- [WHAT IS REQUIRED]
The lines to repeat are those below from the one containing "[00:00:00.00 to 00:00:00.20]" down to the one containing "[00:00:01.20 to 00:00:01.40]", both included; reproduce them exactly and nothing else.

[RECORDS SHOWN — start]

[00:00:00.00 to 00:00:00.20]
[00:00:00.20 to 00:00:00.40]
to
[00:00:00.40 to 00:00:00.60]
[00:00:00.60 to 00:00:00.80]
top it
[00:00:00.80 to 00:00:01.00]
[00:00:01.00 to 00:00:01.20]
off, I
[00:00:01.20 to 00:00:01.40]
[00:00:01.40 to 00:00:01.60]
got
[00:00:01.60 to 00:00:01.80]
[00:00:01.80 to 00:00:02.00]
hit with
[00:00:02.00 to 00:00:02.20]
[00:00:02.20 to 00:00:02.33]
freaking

[RECORDS SHOWN — finish]
[RECORDS SHOWN — start]

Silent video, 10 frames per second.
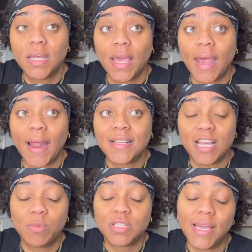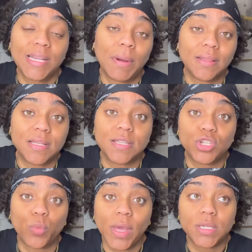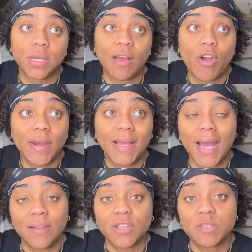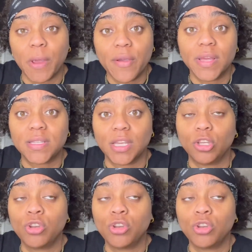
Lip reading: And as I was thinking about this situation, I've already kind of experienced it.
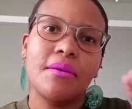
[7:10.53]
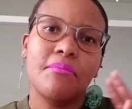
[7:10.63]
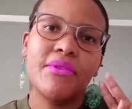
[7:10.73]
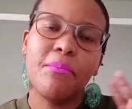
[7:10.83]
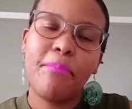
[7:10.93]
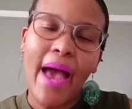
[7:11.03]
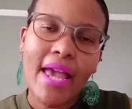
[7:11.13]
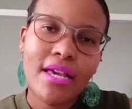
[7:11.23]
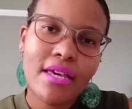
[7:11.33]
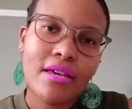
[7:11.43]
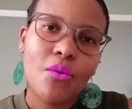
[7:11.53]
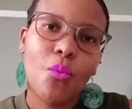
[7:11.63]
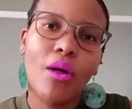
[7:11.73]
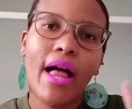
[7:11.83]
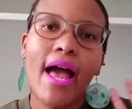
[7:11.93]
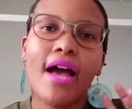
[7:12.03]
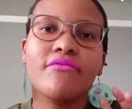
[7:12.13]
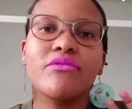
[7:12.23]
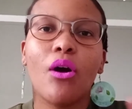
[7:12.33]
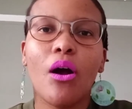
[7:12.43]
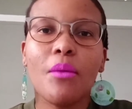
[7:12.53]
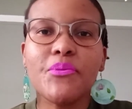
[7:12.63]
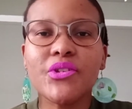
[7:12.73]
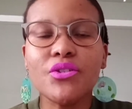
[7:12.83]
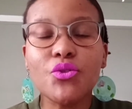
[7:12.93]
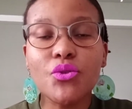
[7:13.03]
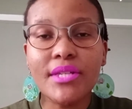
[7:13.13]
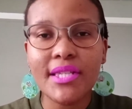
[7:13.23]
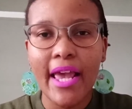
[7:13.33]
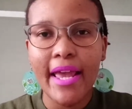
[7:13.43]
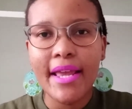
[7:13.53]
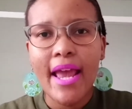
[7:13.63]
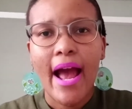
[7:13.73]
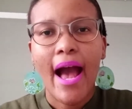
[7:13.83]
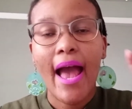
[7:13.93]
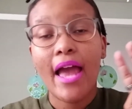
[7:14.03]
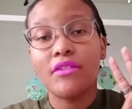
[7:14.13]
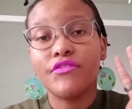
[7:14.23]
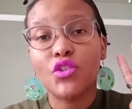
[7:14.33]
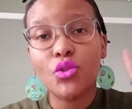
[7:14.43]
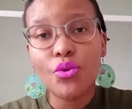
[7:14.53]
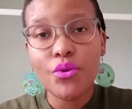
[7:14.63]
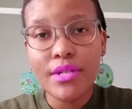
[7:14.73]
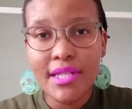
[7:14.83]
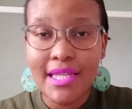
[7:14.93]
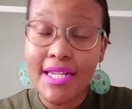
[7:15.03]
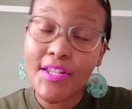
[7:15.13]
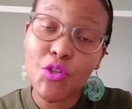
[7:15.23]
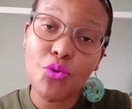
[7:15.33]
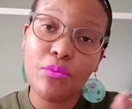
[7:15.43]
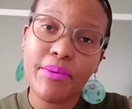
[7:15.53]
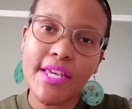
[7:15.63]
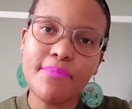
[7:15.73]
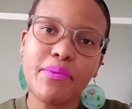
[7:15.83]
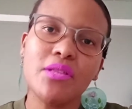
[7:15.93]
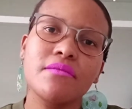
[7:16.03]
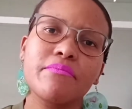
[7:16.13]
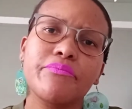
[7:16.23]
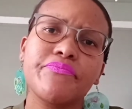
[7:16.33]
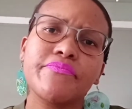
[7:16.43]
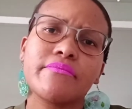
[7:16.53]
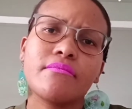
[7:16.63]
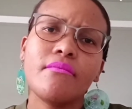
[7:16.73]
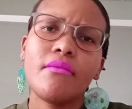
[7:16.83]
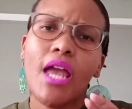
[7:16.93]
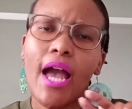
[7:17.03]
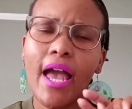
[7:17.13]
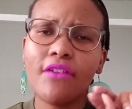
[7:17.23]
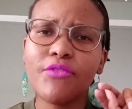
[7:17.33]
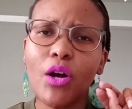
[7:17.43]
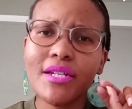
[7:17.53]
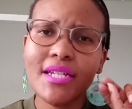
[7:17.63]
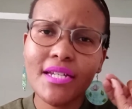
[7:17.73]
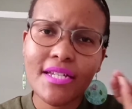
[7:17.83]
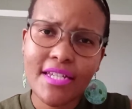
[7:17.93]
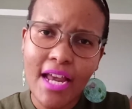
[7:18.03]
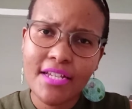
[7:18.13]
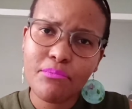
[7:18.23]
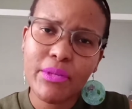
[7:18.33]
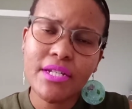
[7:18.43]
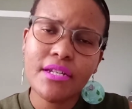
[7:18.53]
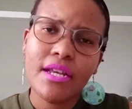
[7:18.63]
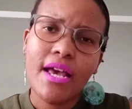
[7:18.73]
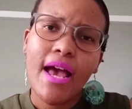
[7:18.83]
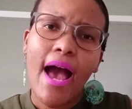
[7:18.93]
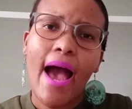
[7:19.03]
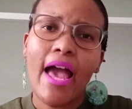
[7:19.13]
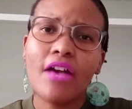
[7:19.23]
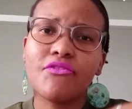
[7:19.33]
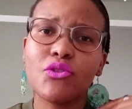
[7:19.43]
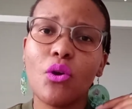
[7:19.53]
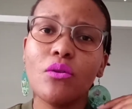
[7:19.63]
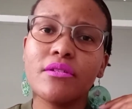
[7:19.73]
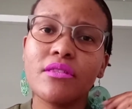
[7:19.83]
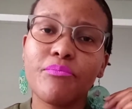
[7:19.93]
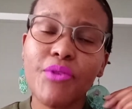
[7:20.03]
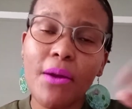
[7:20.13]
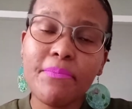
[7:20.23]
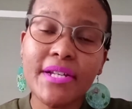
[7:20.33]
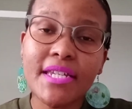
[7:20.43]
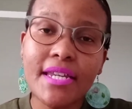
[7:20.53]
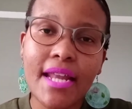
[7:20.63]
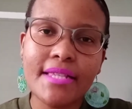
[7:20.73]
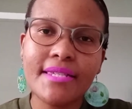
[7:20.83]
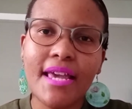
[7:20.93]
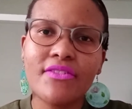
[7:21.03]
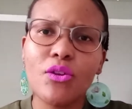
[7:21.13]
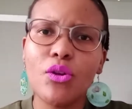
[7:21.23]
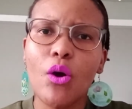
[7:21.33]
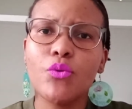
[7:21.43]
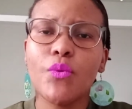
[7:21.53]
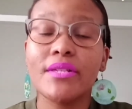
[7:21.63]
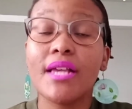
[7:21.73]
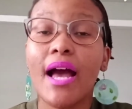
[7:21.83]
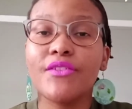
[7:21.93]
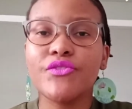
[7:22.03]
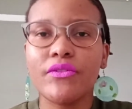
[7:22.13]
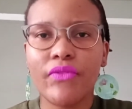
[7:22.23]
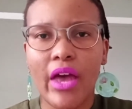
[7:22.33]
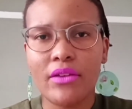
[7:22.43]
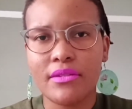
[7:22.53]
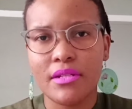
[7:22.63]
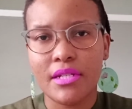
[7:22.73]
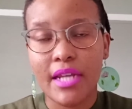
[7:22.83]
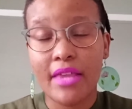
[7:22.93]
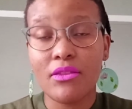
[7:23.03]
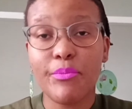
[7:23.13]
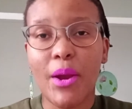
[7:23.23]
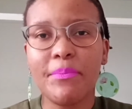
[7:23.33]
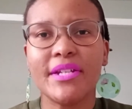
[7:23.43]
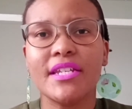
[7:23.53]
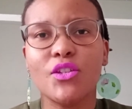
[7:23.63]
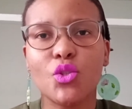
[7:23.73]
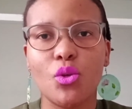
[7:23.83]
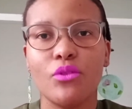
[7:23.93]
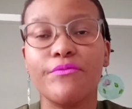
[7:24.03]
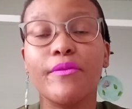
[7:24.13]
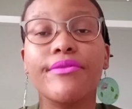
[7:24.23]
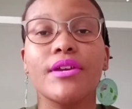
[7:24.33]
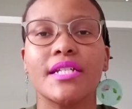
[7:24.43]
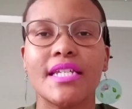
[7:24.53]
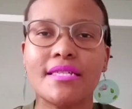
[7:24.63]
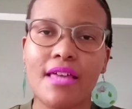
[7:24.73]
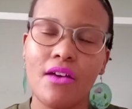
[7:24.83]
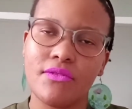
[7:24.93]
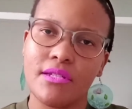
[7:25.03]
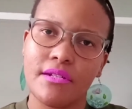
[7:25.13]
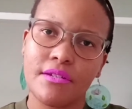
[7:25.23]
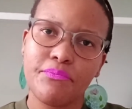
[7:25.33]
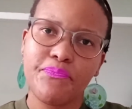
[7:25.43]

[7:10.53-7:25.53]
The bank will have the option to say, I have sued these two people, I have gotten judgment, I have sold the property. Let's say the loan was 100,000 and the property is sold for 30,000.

[RECORDS SHOWN — finish]

- [OUTPUT FOR THIS EXERCISE]
[00:00:00.00 to 00:00:00.20]
[00:00:00.20 to 00:00:00.40]
to
[00:00:00.40 to 00:00:00.60]
[00:00:00.60 to 00:00:00.80]
top it
[00:00:00.80 to 00:00:01.00]
[00:00:01.00 to 00:00:01.20]
off, I
[00:00:01.20 to 00:00:01.40]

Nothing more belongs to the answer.